Mike Steinberg: “A gay pride pin.”
Jim Sullivan: “The gift I would send would be ticking.”
Melissa Combs: “A wet towel and a pitcher of water.”
Mary Bejian: “An orange jumpsuit and a one-way ticket to Guantanamo.”
Roger Kerson: “I’d tell him that Bush isn’t as dumb as he looks and you’re not as smart as you think you are.”
Doug Cowherd: “I’d write him a note that says ‘please don’t go,’ at least not until after the election. Karl Rove is the best thing to ever happen to the Sierra Club.”
Gus Teschke: “Have fun in Hell, Your Infernal Highness”
Dave Devarti (receiving a quick salsa lesson from Mary): “I’d send him a ferret. And then the ferret could go into his office, get all the good inside dope, then bring it back to me.”
Eileen Spring: “Herpes!”
Paquetta Palmer: “Anything I could think of would be too cruel, and I wouldn’t do that. I don’t believe in an ‘eye for an eye’. I’d show him respect, even though he doesn’t deserve it.”
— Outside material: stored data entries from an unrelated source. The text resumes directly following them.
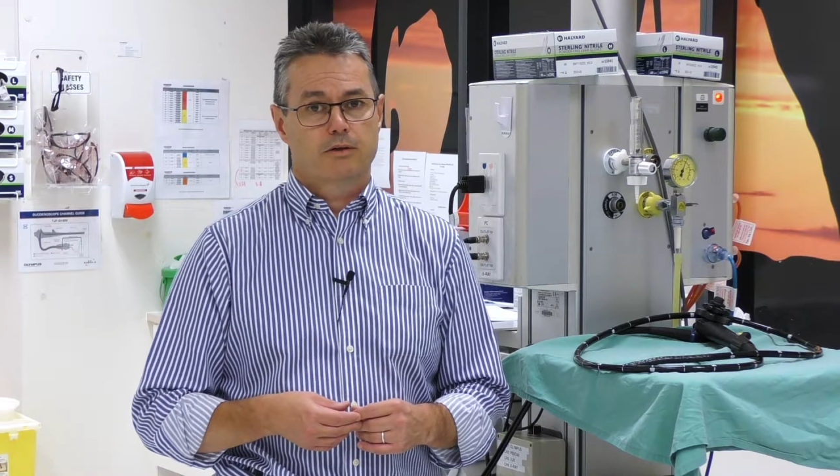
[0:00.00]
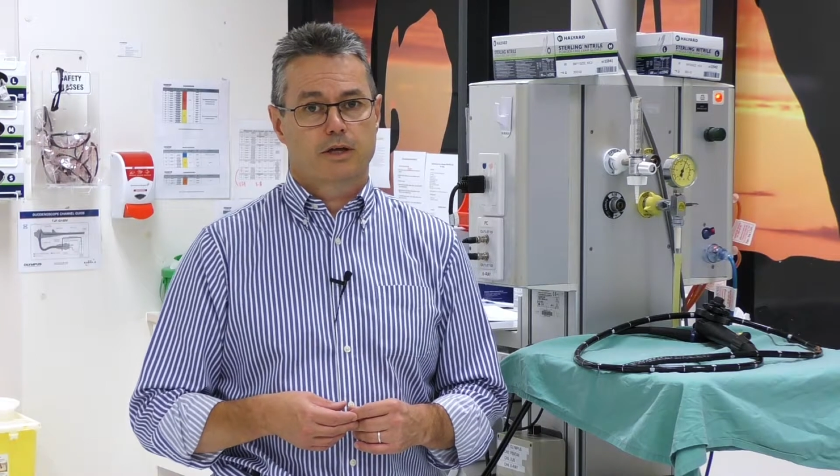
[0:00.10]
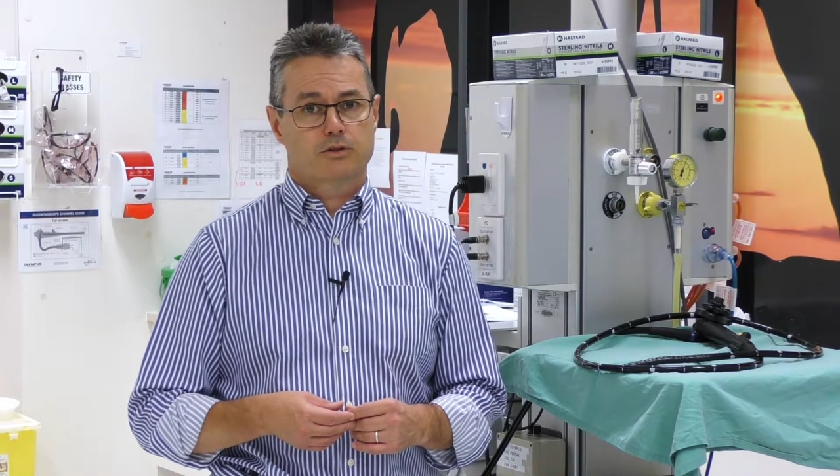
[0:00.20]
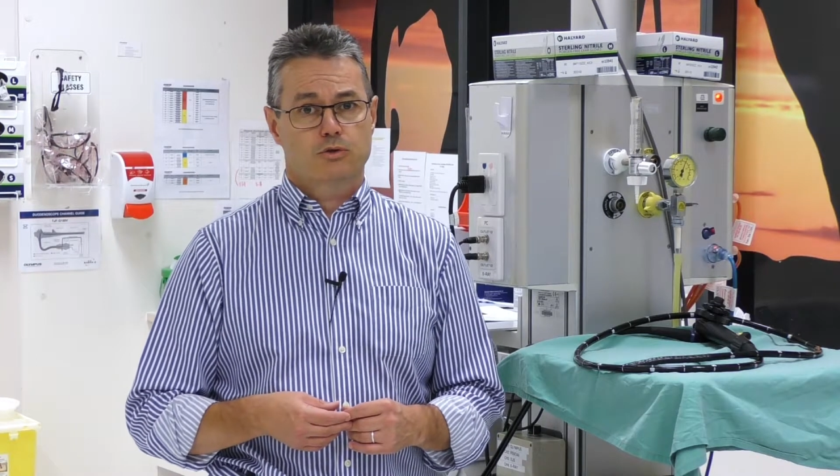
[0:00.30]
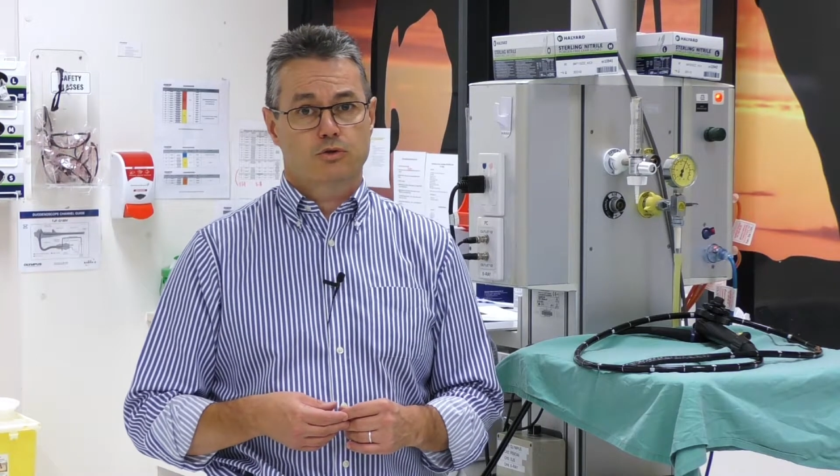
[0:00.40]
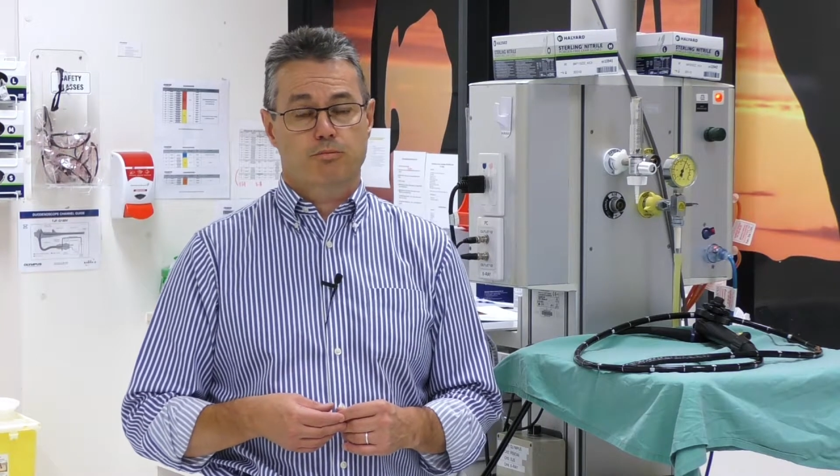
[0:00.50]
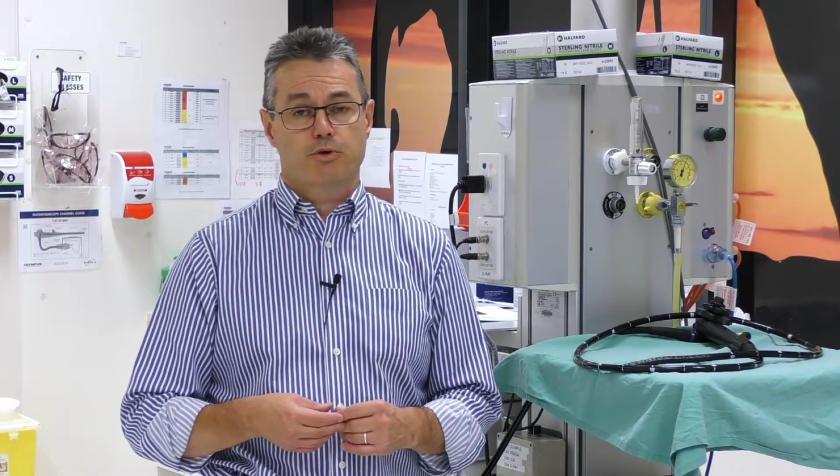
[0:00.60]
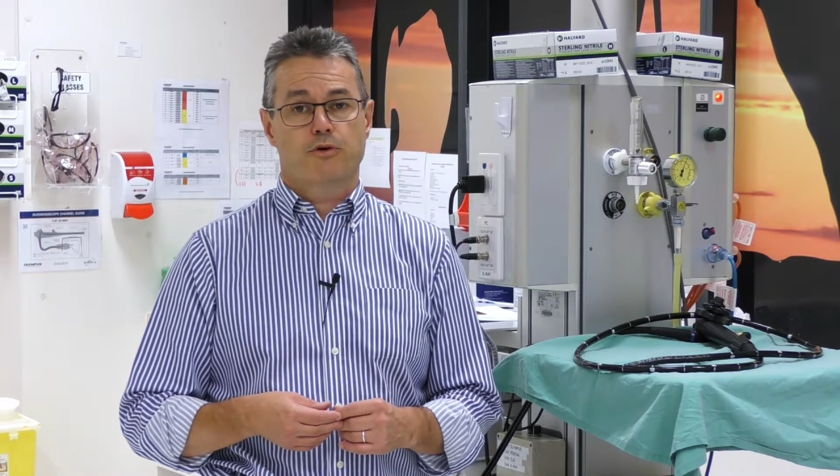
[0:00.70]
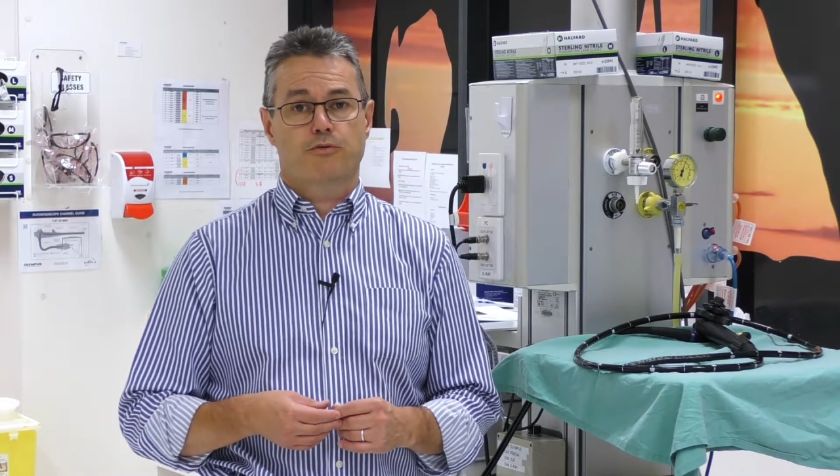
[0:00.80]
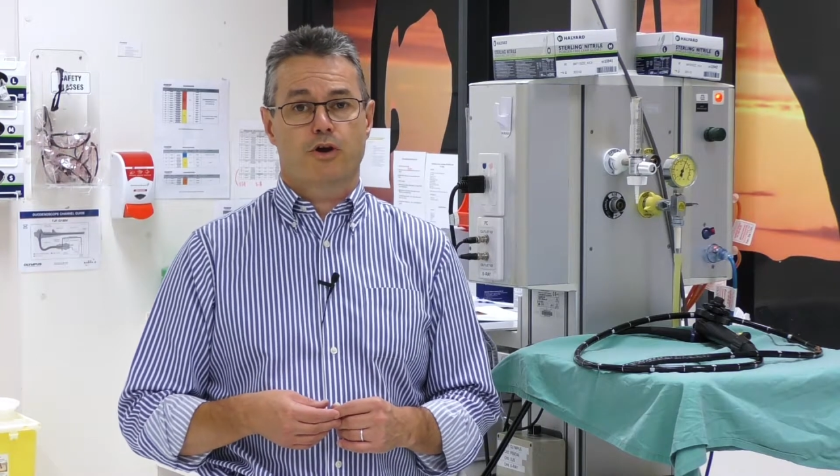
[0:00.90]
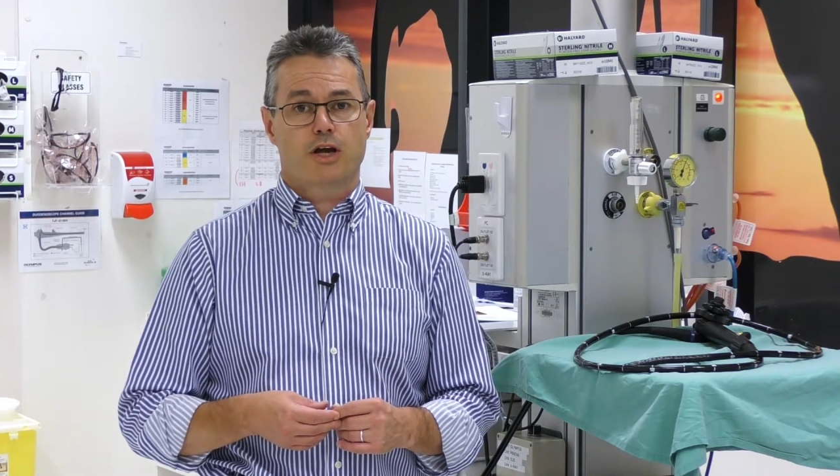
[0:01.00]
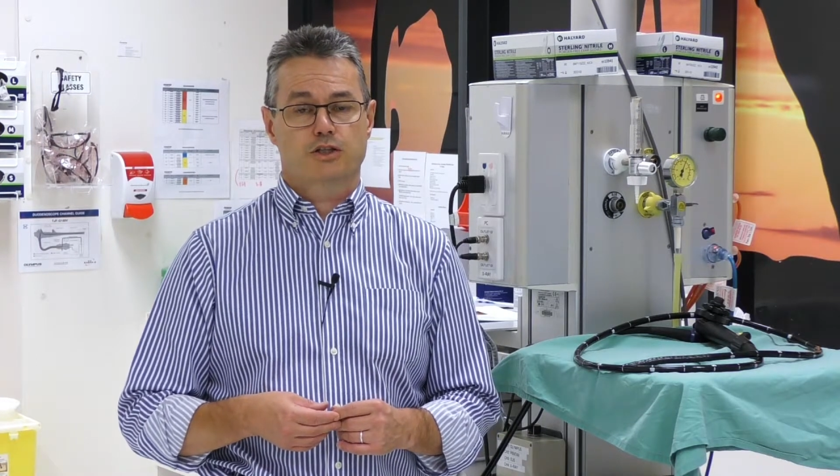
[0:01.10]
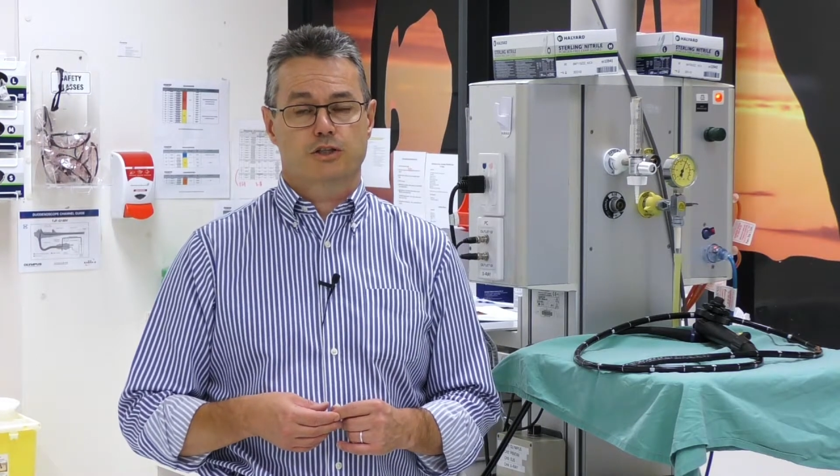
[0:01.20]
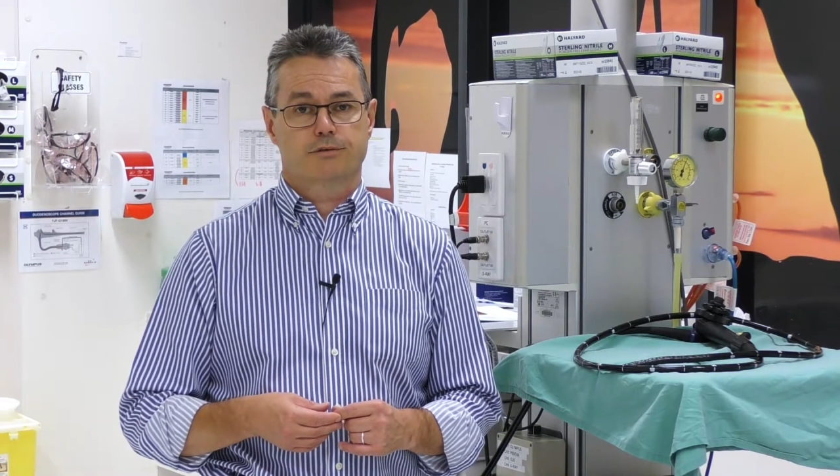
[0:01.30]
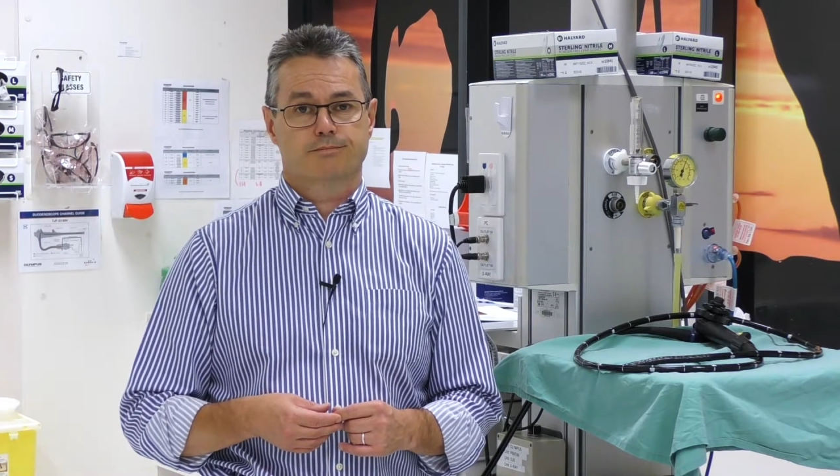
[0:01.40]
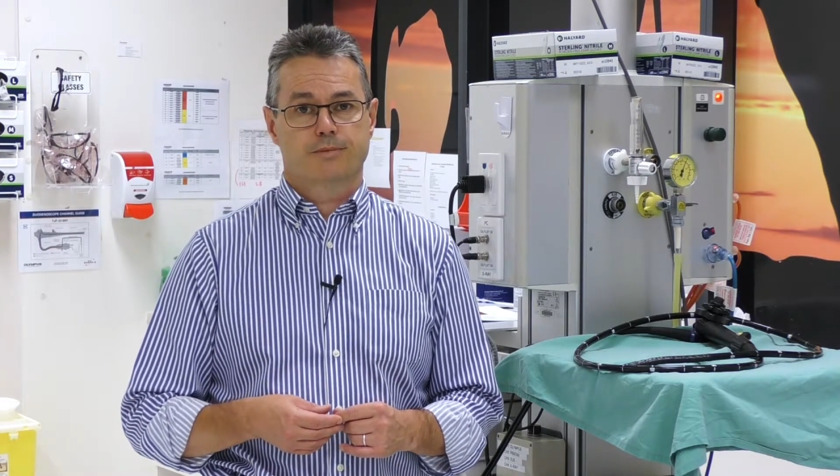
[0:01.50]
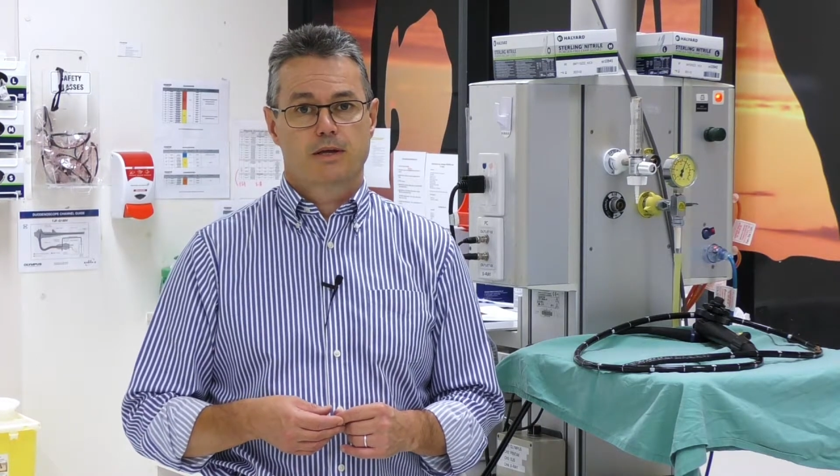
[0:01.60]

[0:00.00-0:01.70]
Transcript: That's called a perforation.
Meeting Paquetta for the first time was memorable. Mary introduced us, chastising Paquetta for not wearing a name badge. “Well, you know ‘Palmer’ is not my real last name. My African name was probably something much more interesting,” she told me. “Do you mean that Palmer is just the name on some big house in the South somewhere?’ I asked. “Yeah, you white people and your names – what do they mean?” Stumped, I replied “well, you know that Bakers bake, and Coopers made barrels. What do you suppose Palmers did?” The look Paquetta gave me basically implied “who let this weird, white girl into the party?”
Not the first time that question has been asked.